Beneath this task are the entries; from the line with "[00:00:03.25]" through the last one, transcribe every line exactly and nothing else, skipping pictures.
*** ENTRIES SHOWN ***
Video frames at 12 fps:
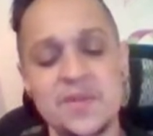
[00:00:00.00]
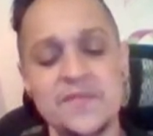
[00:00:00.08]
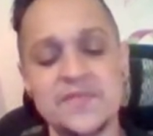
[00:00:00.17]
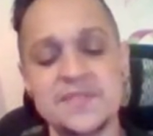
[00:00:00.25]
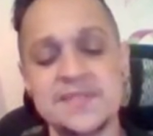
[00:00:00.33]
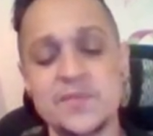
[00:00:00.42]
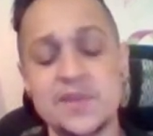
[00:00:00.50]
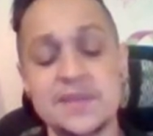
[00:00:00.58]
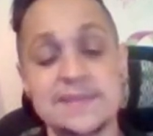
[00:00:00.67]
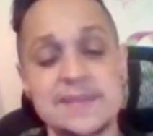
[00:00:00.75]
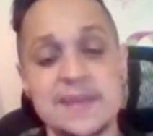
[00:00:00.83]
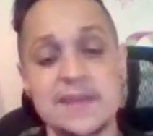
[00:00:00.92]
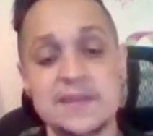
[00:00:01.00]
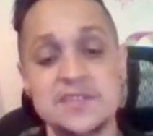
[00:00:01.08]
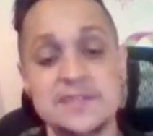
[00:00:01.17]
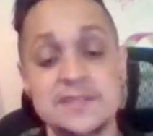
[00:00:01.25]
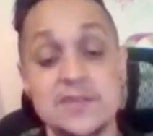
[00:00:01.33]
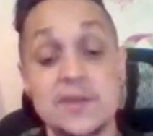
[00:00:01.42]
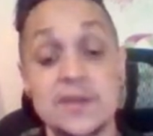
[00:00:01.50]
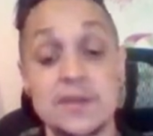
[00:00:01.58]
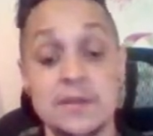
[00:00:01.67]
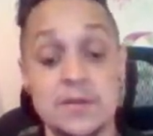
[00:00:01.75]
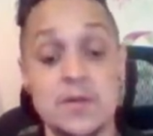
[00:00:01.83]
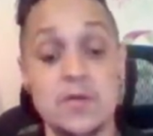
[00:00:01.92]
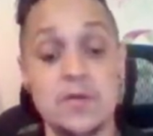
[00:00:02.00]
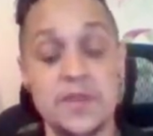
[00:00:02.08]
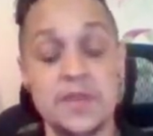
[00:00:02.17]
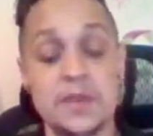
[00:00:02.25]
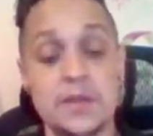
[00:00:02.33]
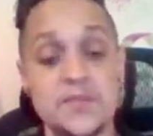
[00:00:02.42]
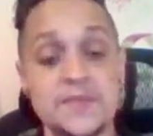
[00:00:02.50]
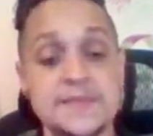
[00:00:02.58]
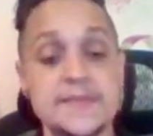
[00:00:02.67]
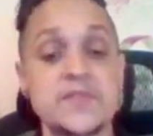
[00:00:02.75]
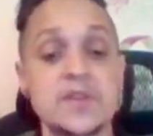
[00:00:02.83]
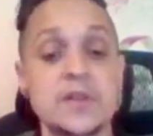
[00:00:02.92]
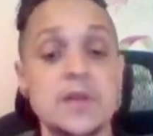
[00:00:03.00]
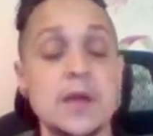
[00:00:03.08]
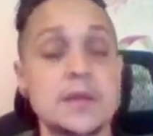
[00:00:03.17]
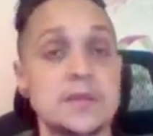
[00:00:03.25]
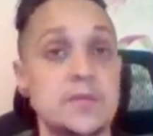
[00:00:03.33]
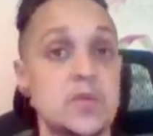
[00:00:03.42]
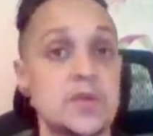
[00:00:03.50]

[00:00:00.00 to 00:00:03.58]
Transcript: hearing for somebody, it's like just knowing, no, I'm getting up at 7 o'clock in the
*** End of ENTRIES SHOWN ***
# REPLY TO THE EXERCISE:
[00:00:03.25]
[00:00:03.33]
[00:00:03.42]
[00:00:03.50]

[00:00:00.00 to 00:00:03.58]
Transcript: hearing for somebody, it's like just knowing, no, I'm getting up at 7 o'clock in the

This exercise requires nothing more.